→ **Work request**
The lines to return are those from the line holding "[0:03.60-0:04.50]" through the last line of the entries below, both included, written exactly and without pictures.

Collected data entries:
- Opening Delimiter -

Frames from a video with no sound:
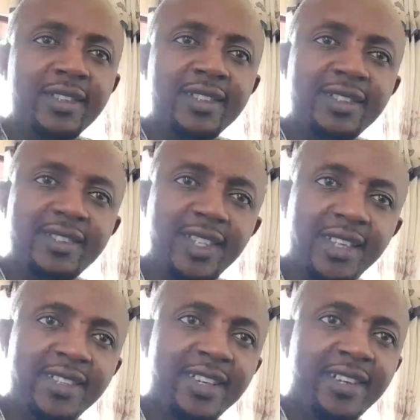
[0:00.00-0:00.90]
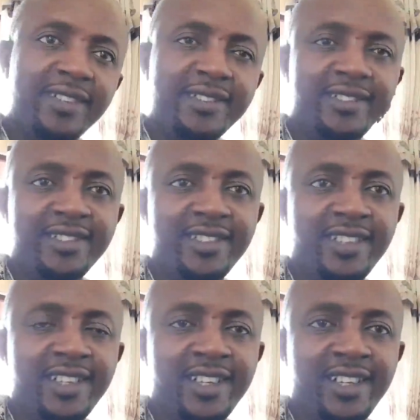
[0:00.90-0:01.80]
Dear learner,
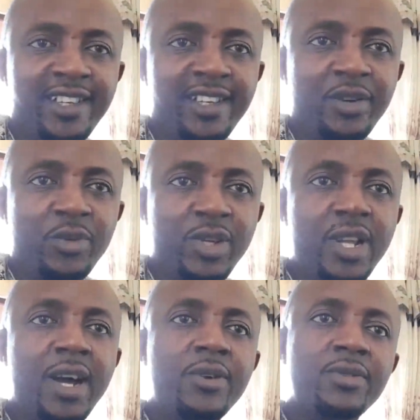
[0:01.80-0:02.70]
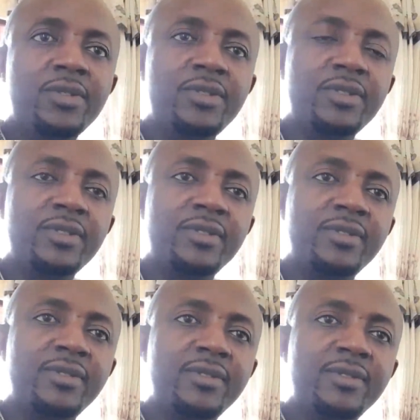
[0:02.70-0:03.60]
without
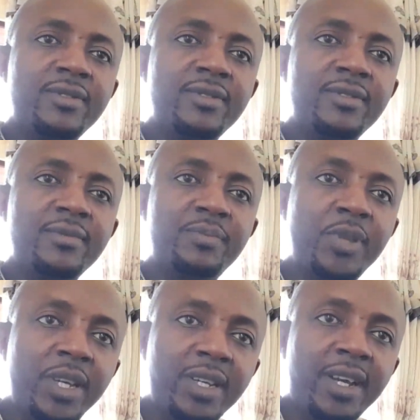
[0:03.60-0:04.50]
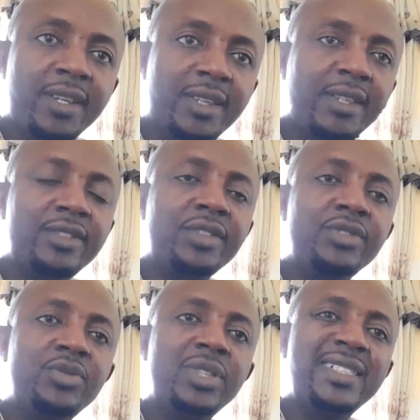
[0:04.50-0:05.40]
paying
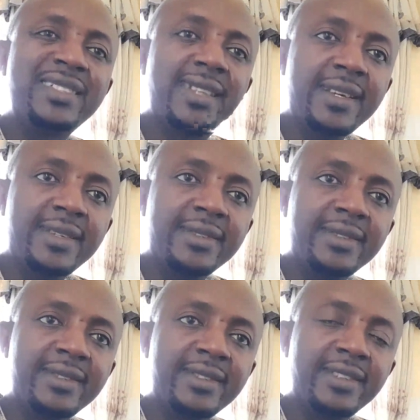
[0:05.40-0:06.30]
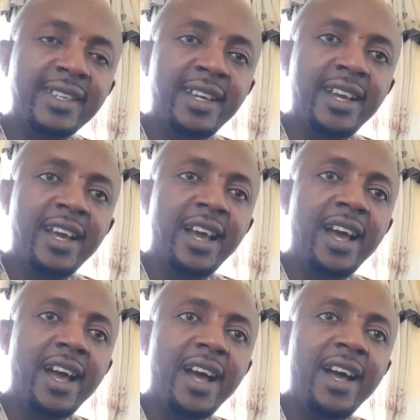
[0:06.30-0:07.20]
attention to the science,
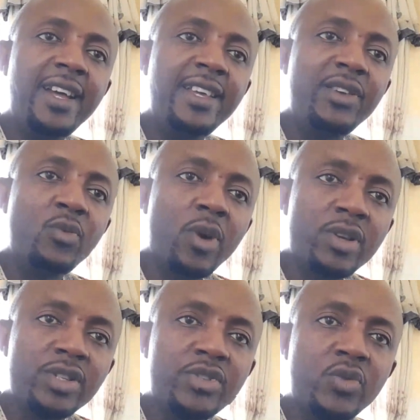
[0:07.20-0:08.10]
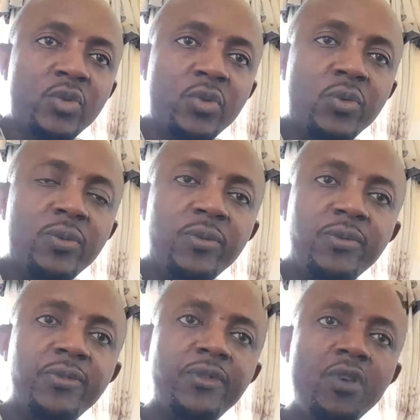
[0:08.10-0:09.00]
I want us to
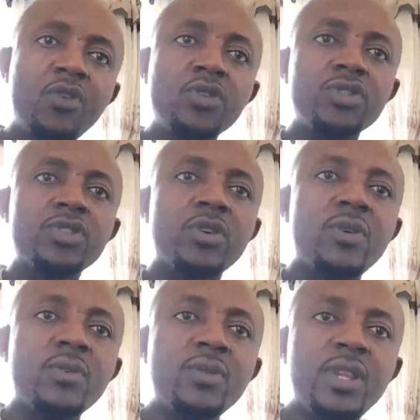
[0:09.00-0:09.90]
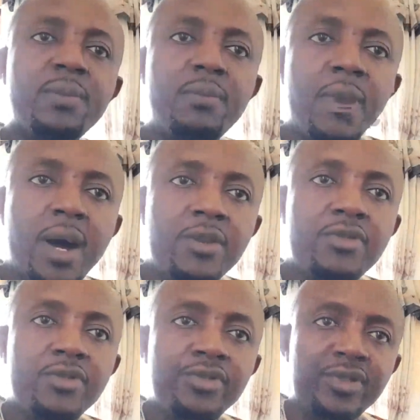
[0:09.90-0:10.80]
focus on the
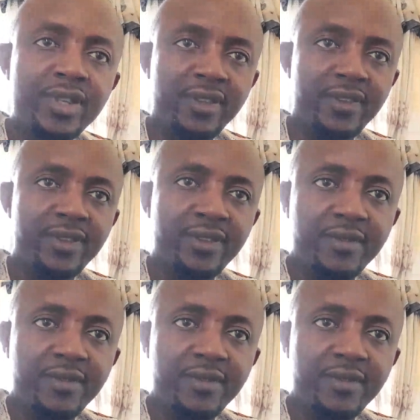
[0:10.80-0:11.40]
macronutrients.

- Closing Delimiter -

→ **Solution for this problem**
[0:03.60-0:04.50]
[0:04.50-0:05.40]
paying
[0:05.40-0:06.30]
[0:06.30-0:07.20]
attention to the science,
[0:07.20-0:08.10]
[0:08.10-0:09.00]
I want us to
[0:09.00-0:09.90]
[0:09.90-0:10.80]
focus on the
[0:10.80-0:11.40]
macronutrients.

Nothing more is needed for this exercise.